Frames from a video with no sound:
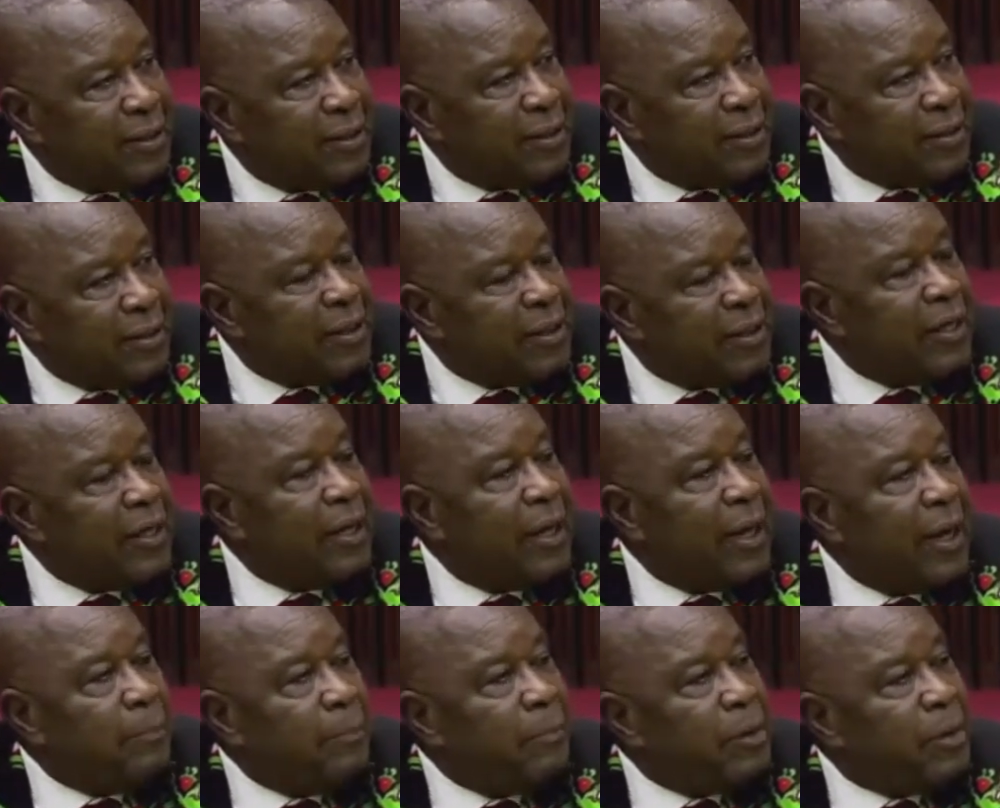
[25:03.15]
They
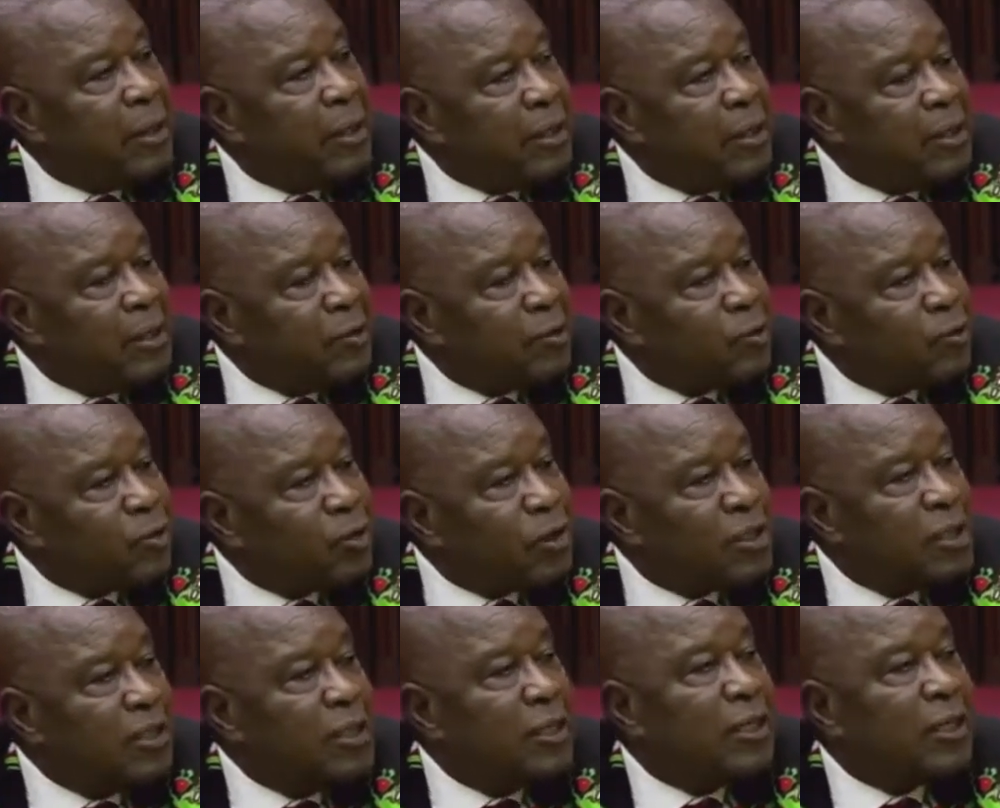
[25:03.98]
are beginning to
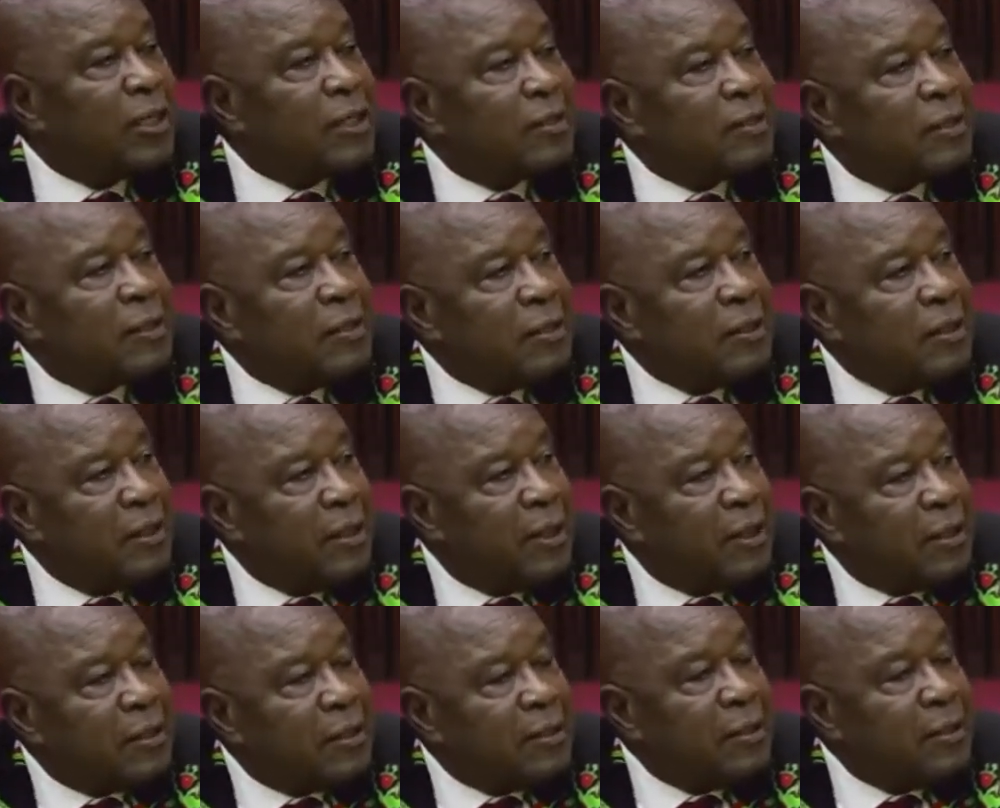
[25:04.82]
see that the
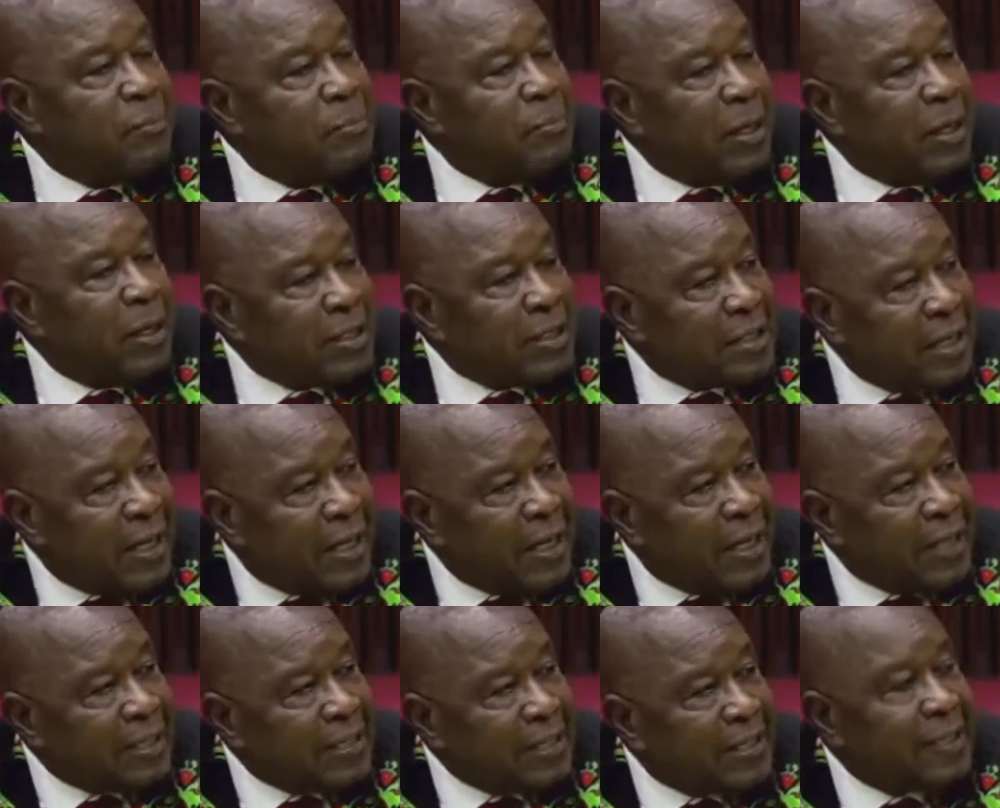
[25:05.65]

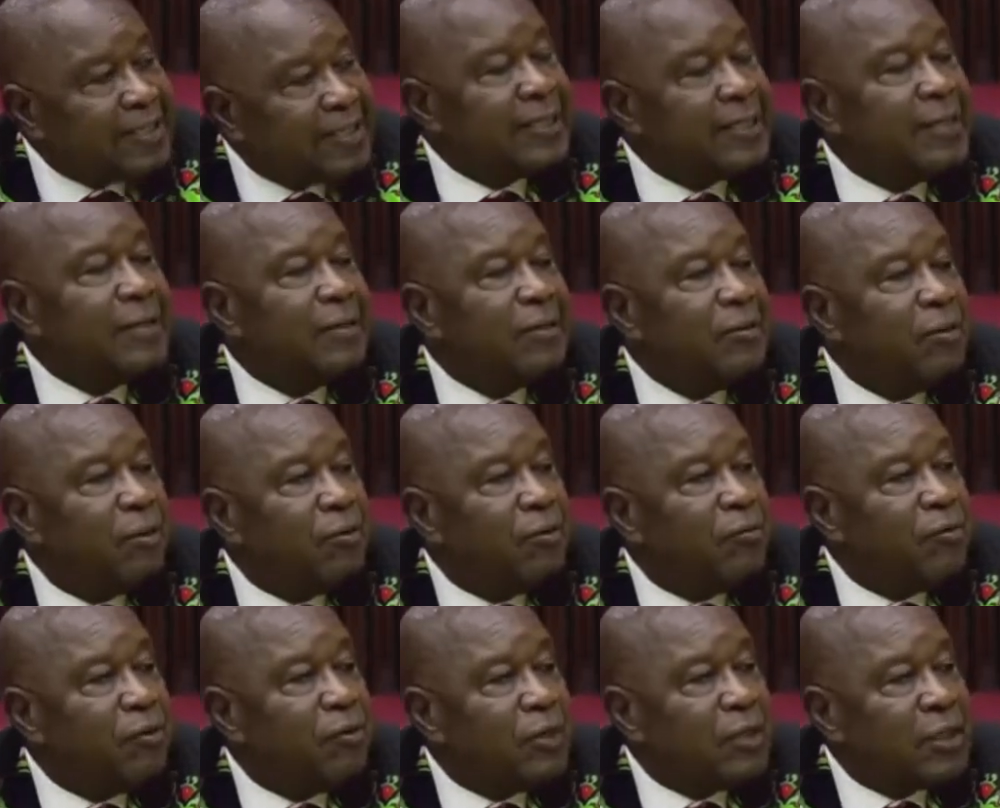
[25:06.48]
marginalization
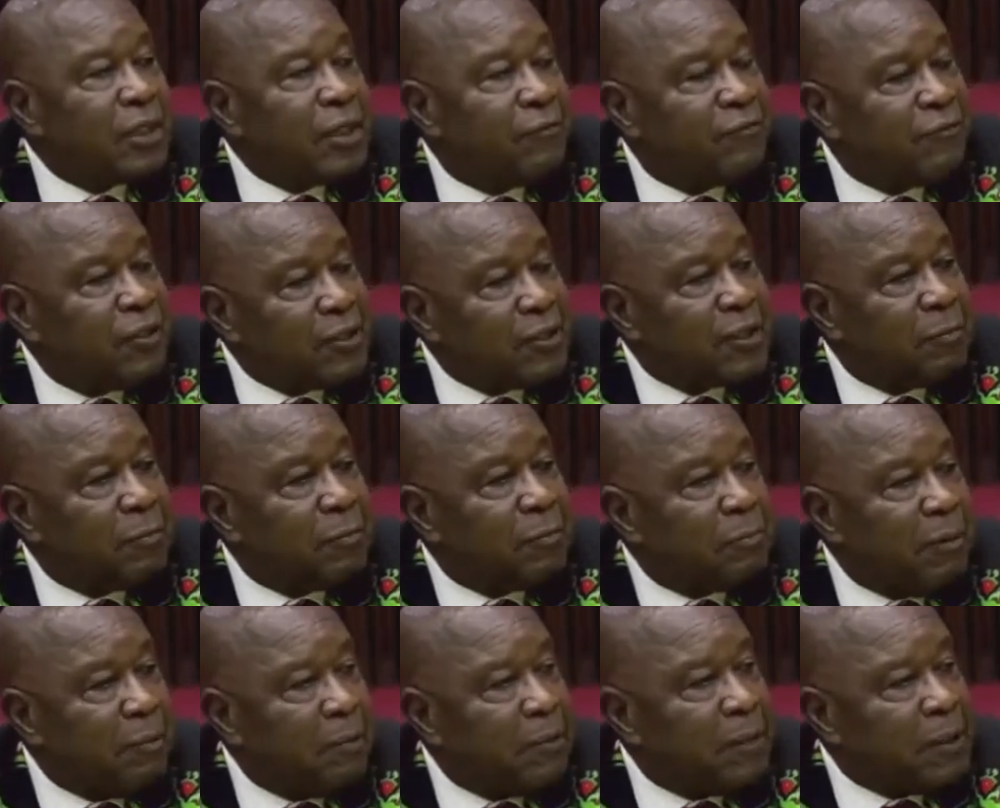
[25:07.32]
of the First
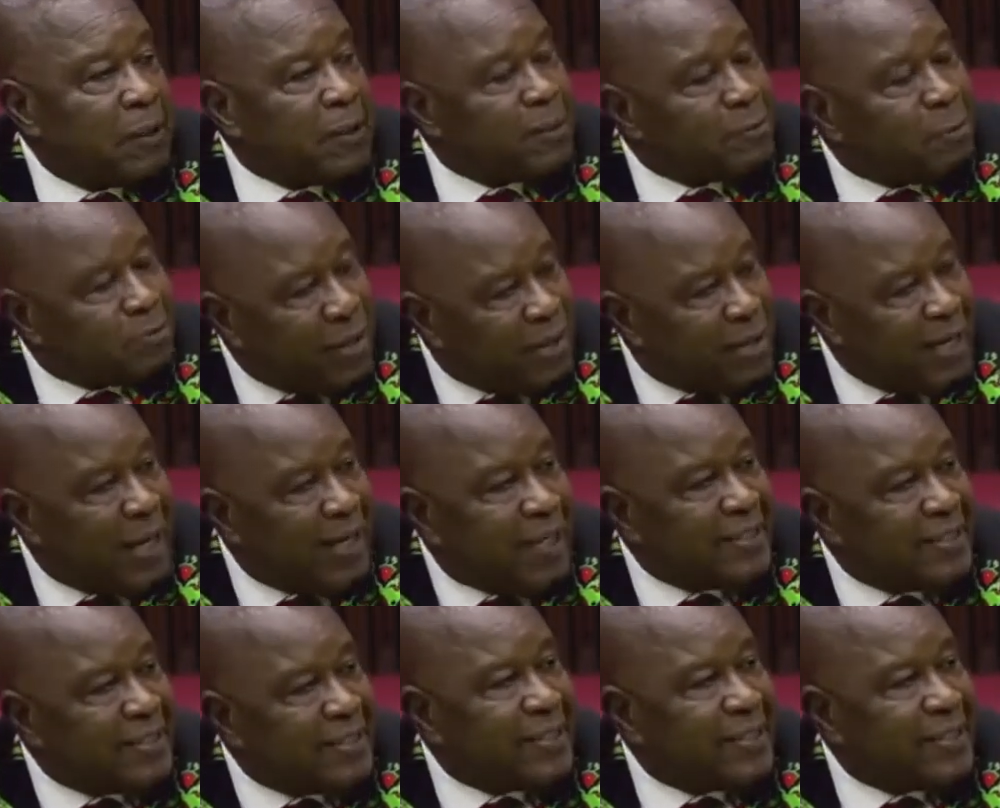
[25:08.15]
Republic is being
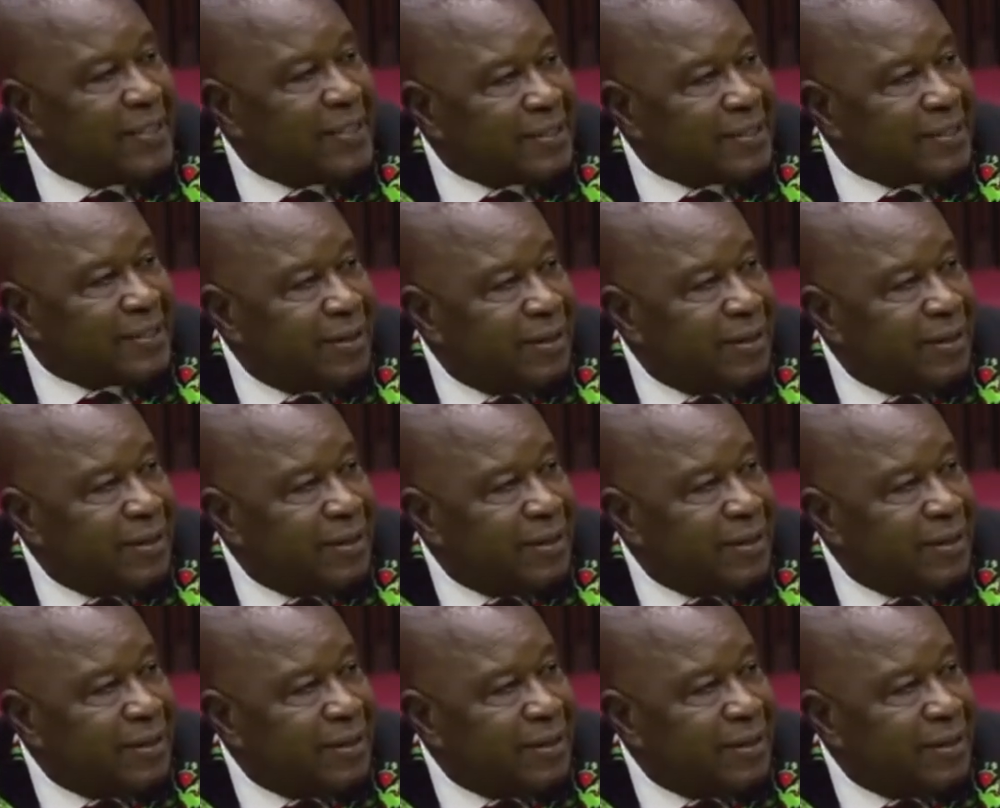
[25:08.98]
addressed.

——————————

Copy all the records word for word and keep the pictures out.

Frames from a video with no sound:
[25:03.15]
They
[25:03.98]
are beginning to
[25:04.82]
see that the
[25:05.65]

[25:06.48]
marginalization
[25:07.32]
of the First
[25:08.15]
Republic is being
[25:08.98]
addressed.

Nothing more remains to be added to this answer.